E o Dom Bosco? A causa do Dom Bosco é outro tipo de ação política coletiva, não eleitoral, não partidária, que visa apenas restituir um bem público ao patrimônio coletivo, sem benefícios pessoais. Todos os que ainda querem lutar para que isso venha a acontecer, podem participar, não há pré-requisitos, não há diferenças de qualquer natureza.

Sabemos que o processo judicial, pouco a pouco, tem obtido resultados altamente favoráveis. Estamos cada dia mais otimistas em relação ao desfecho, a favor da recuperação do prédio e terras para o patrimônio público, agora com a desistência formal dos empresários. Os projetos de transformação do prédio em hotel, o chacreamento e divisão das terras são assuntos superados, não existem mais. O Ministério Público anunciou a desistência total dos empresários. Ganhamos essa etapa, mas ainda não chegamos lá.

Por questões de maiores oportunidades e um conhecimento mais profundo das particularidades da questão, nós, signatários, temos tido o privilégio de ter um papel mais atuante em certos aspectos deste assunto. Outros tiveram peso igualmente relevante na divulgação do movimento, junto à sociedade, como o Guto de Cachoeira, Waldirene e Kuruzu. No espaço da Universidade, tivemos a atuação de Jaime Sardi e Jorge Brescia. O Sr. Nylton Batista deu um apoio inestimável à causa, criando um site, informando e fornecendo subsídios preciosos, assim como nosso colega Alex Borher.

Flávio Andrade, outro colaborador valioso, nos apoiou na divulgação e impressão dos boletins informativos, com o suporte da Câmara Municipal. O mesmo se pode elogiar na pessoa do promotor  Dr. Marcos Paulo de Miranda Gomes, cuja sensibilidade e notável espírito público reconheceram mérito em nossa reivindicação, onde muitos juristas do passado falharam.

Enfim, no campo institucional, esperamos uma manifestação  da UFOP, através do Sr. Reitor, reafirmando seu interesse no prédio e terrenos. Mas temos boas expectativas e aguardamos mudanças, daqui para a frente, pois cada dia parecemos estar mais próximos da realização do objetivo maior de um campus da UFOP em Cachoeira.

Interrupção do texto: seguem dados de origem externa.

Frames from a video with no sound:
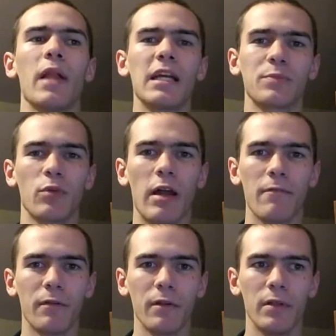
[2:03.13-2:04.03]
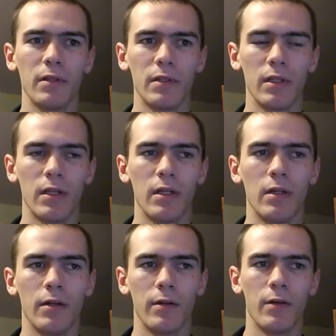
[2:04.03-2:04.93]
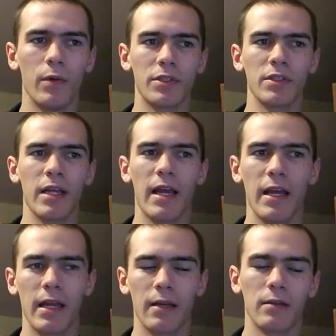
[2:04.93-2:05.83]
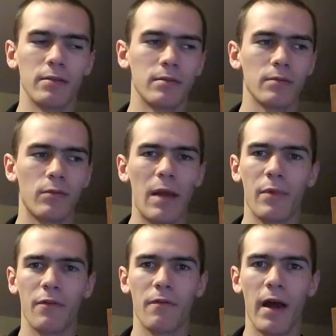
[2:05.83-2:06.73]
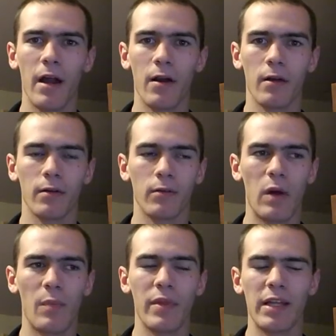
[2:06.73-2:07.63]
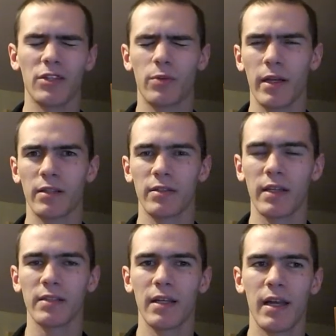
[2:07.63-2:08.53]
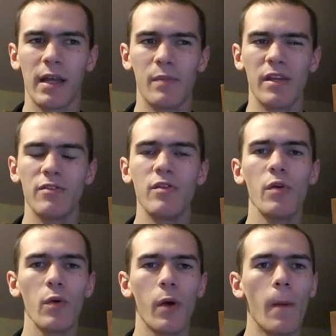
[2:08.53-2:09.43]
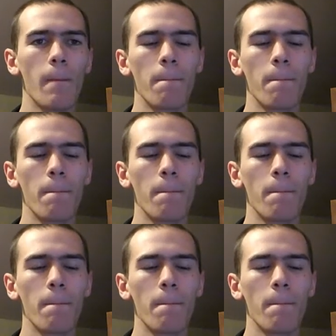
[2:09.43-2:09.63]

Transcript: plasma rifle, which is a rapid-fire weapon that's strength 6 AP 2,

Nunca é demais lembrar que a contribuição do prefeito Ângelo  Oswaldo, prefeito da cidade, foi e tem sido decisivo nas vitórias que temos assistido no decorrer do processo. O posicionamento da Prefeitura em favor dos interesses e dos direitos da cidade, na questão do retorno da propriedade ao patrimônio público foi um divisor de águas, nesta questão, desequilibrando a balança, antes desfavorável, a favor da instituição de um campus da UFOP no D. Bosco. Não podemos esquecer que o residencial D. Bosco também consta da pauta futura de regularização fundiária, que deverá ser incorporada à malha urbana municipal, no final dessa luta. O Movimento D. Bosco É Nosso deve ao prefeito  Angelo Oswaldo relevante contribuição, que continua ativa, conquistando o envolvimento de outras instituições nacionais de grande prestígio, nessa causa ouropretana, por iniciativa pessoal do Sr. Prefeito.

Enfim, de uma simples assinatura a uma postura mais ponderável, entendemos que avaliar com justiça essa ou aquela contribuição ou preparar listas de reconhecimento é difícil e quase impossível, pois o que conta é a soma de todos, apoiados no alto valor da nossa causa. Assim, continuamos a contar com o apoio do povo de Ouro Preto, até que possamos dizer, finalmente, que o Dom Bosco pertence, de fato e de direito, para sempre, ao povo que o construiu.